El desplome de los mercados, con España al borde del rescate, llevó a la eléctrica a perder la mitad de su valor en bolsa, generando así un enorme agujero en ACS, que había construido parte de su participación en Iberdrola a través de derivados.

Los duros momentos que vivió entonces el grupo de infraestructuras y la insistencia de Pérez por Iberdrola siempre se han interpretado como el detonante de que la familia March y los Albertos —Cortina y Alcocer— decidieran salir de la compañía, donde hasta entonces habían sido el primer y segundo accionista, respectivamente, un movimiento de retirada que fueron haciendo poco a poco, pero sin retorno, especialmente la saga mallorquina.

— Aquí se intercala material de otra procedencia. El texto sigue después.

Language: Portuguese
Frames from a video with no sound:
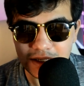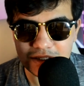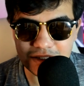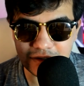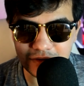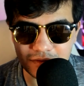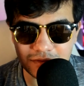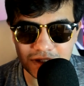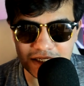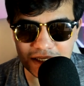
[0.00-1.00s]
Então,
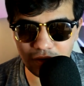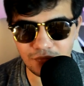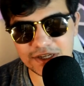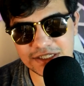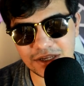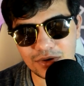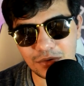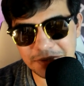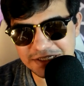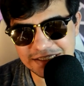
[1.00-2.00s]
é, não faz que nem eu não,
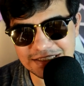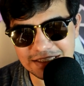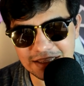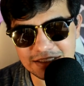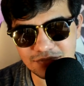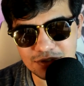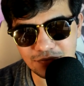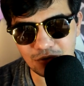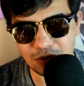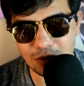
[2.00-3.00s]
pesquisa, tá? Se você for
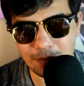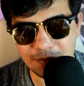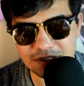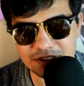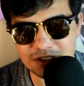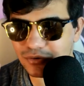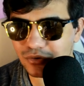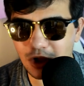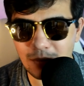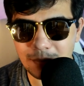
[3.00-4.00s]
colocar uma plantinha,
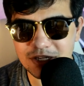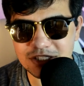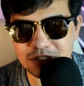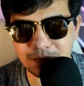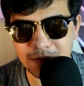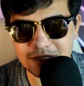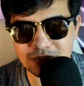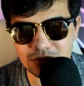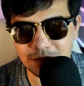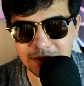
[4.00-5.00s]
coloca uma plantinha de plástico,
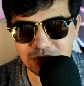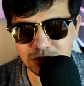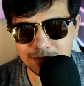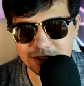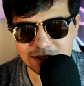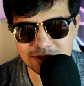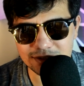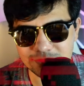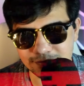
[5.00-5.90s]
também ajuda bastante.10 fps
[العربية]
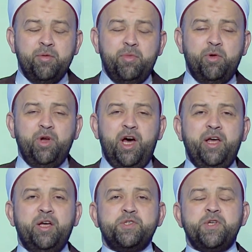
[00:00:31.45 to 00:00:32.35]

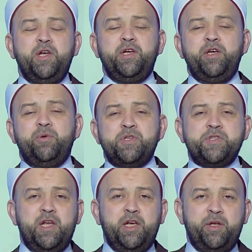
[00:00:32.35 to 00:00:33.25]
مولاي صلي
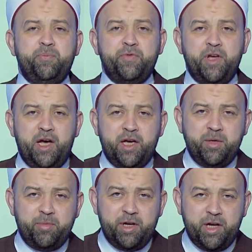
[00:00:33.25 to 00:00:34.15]
وسلم
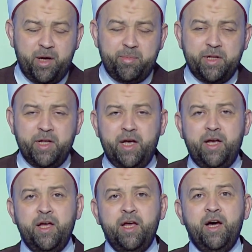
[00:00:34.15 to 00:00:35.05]
دائما أبدا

El golpe de gracia para Pérez llegó en 2012, cuando el PP eliminó la ‘enmienda Florentino’ y volvió a poner los blindajes, lo que terminó por evidenciar la derrota del también presidente del Real Madrid. Había perdido todos los apoyos.

Derrotada, ACS poco a poco fue retirándose de la eléctrica y centrándose en hacerse con el control de la alemana Hochtief, precisamente la plataforma que seis años después le permitió volver a tomar el control de Abertis. Pero esa es otra historia.